Exercise 3: Develop Data Factory Pipeline for Data Movement

Duration: 20 mins

Synopsis: In this exercise, attendees will implement Azure Data Factory pipeline to copy data (.csv file) from on-premises server (lab virtual machine) to Azure Blob Storage. The goal of the exercise is to demonstrate data movement from an on-premises location to Azure Storage (via the Data Management Gateway). The attendee will see how these assets are created, deployed, executed, and monitored.

Get out of Jail Free

If, for whatever reason, you cannot complete this lab whether due to time contraints or if you are not able to troubleshoot an issue, we have created a “get out of jail free” exercise. If you wish to use this exercise at any time, please proceed to Appendix B. Please note that using this exercise will let you surpass all of the Azure Data Factory exercises. After completing Appendix B, you can continue to Exercise 5.

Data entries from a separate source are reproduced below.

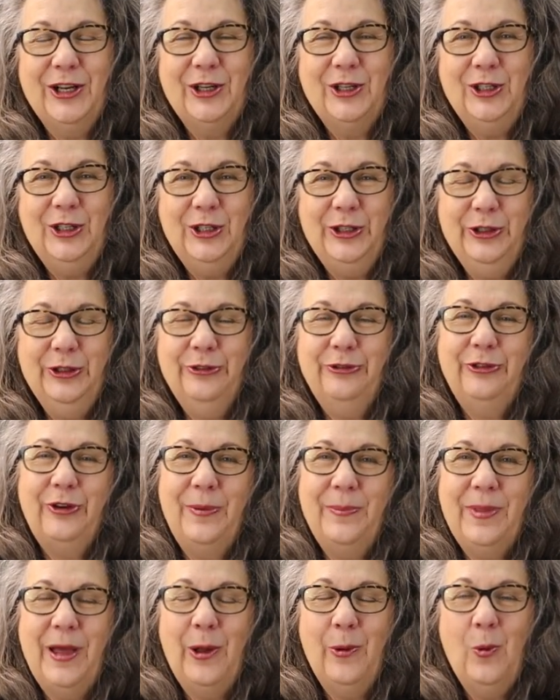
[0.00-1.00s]
a clue
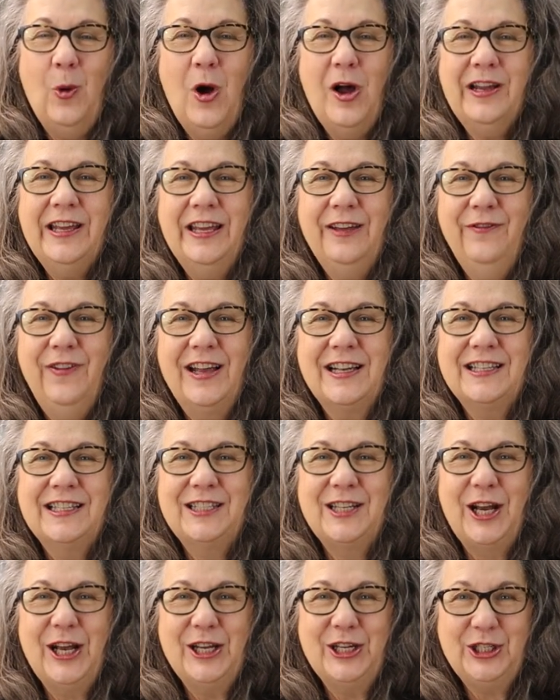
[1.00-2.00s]
from that walking
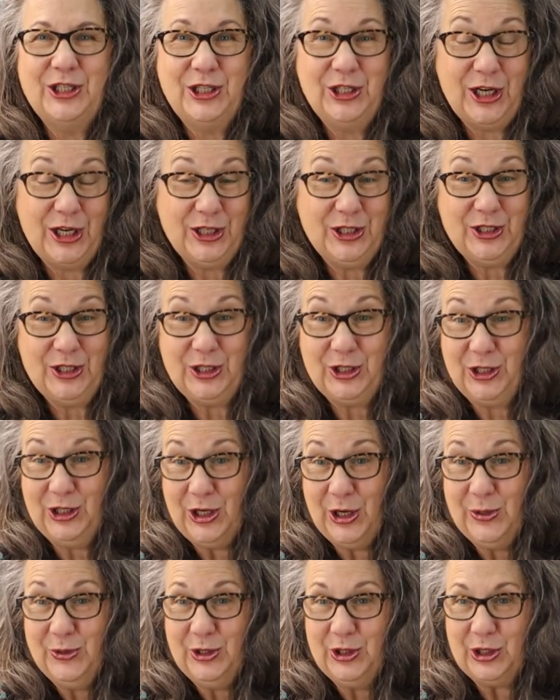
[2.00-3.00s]
vest I just
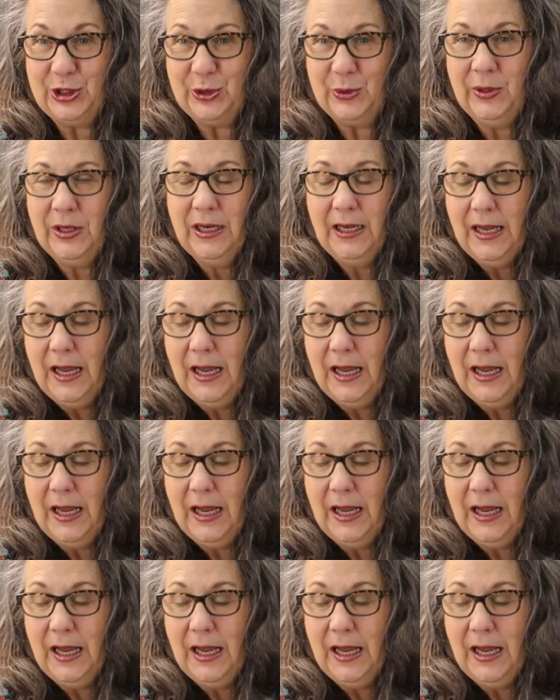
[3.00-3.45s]
showed you,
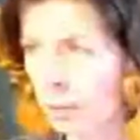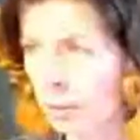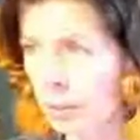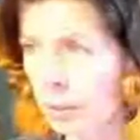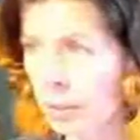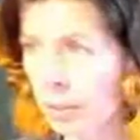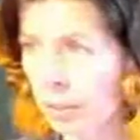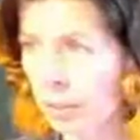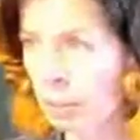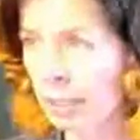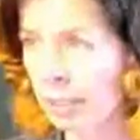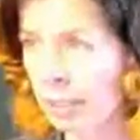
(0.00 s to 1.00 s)
Here's
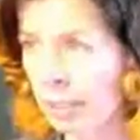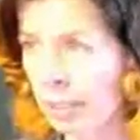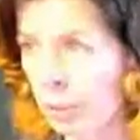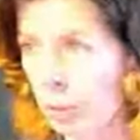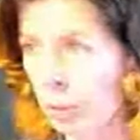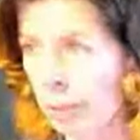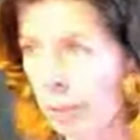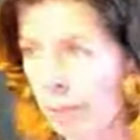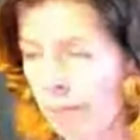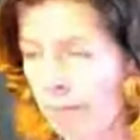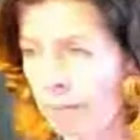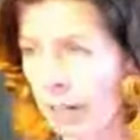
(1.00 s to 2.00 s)
me doing the
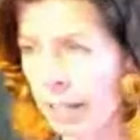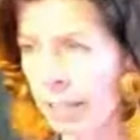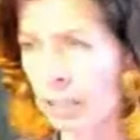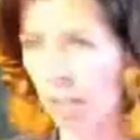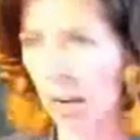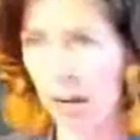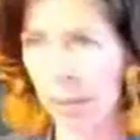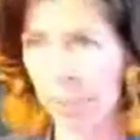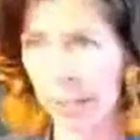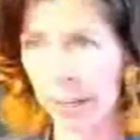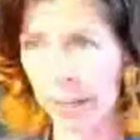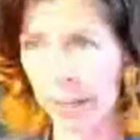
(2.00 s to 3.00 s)
fucking job
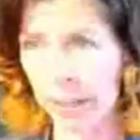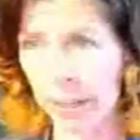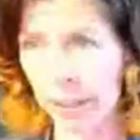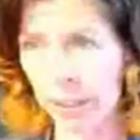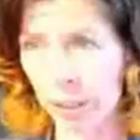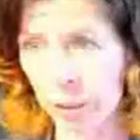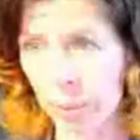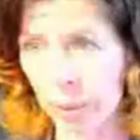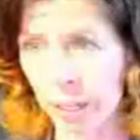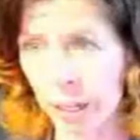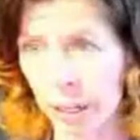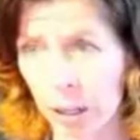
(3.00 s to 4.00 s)
again. Here we
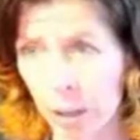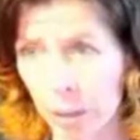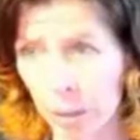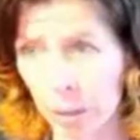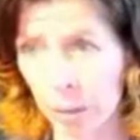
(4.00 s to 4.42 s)
go.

Task 1: Create Copy Pipeline Using the Copy Data Wizard

  1. Go the Azure Portal and select Azure Data Factory (ADF) Service you create in previous exercise.

    Screenshot

  2. From Actions section, click on Copy data.

    Screenshot

  3. New browser window will open. Under Properties tab, type in CopyPipeline–OnPrem2Azure.

    Screenshot

  4. Optional: Type in a description like: This pipeline copies CSV file from on-premises virtual machine C:\Data to Azure Blob Storage as a one-time job.

  5. Select the Run once now option.
  6. Click on the Next button from the bottom of the screen.
  7. From the Source Data Store screen tab, select File Server Share.

    Screenshot

  8. Click on Next button from the bottom of the screen.

  9. From the Specify File Server share connection tab, type InputConnection-OnPremServer into the Connection name textbox.
  10. For the Path , type in C:\Data.
  11. For the User name, type in cortana
  12. For the Password, type in Password.1!!
  13. For the Gateway, it should already be filled in with the gateway connection you created in the previous exercise.

    Screenshot

  14. Click on the Next button from the bottom of the screen.

  15. From the Choose the input file or folder tab, click on the FlightsAndWeather.csv.
  16. Click on the Choose button from the bottom right corner of the screen.
  17. Click on the Next button from the bottom of the screen.

    Screenshot

  18. From the File format settings tab, leave everything as default except check the box Column name in the first data row. You can see the preview of the file from the bottom of the screen.

  19. Click Next button from the bottom of the screen.

    Screenshot

  20. From the Destination data store tab, click on the Azure Blob Storage.

  21. Click on the Next button from the bottom of the screen.

    Screenshot

  22. From the Specify the Azure Blob storage account tab, Type in OutputLinkedService-AzureBlobStorage into the Connection name.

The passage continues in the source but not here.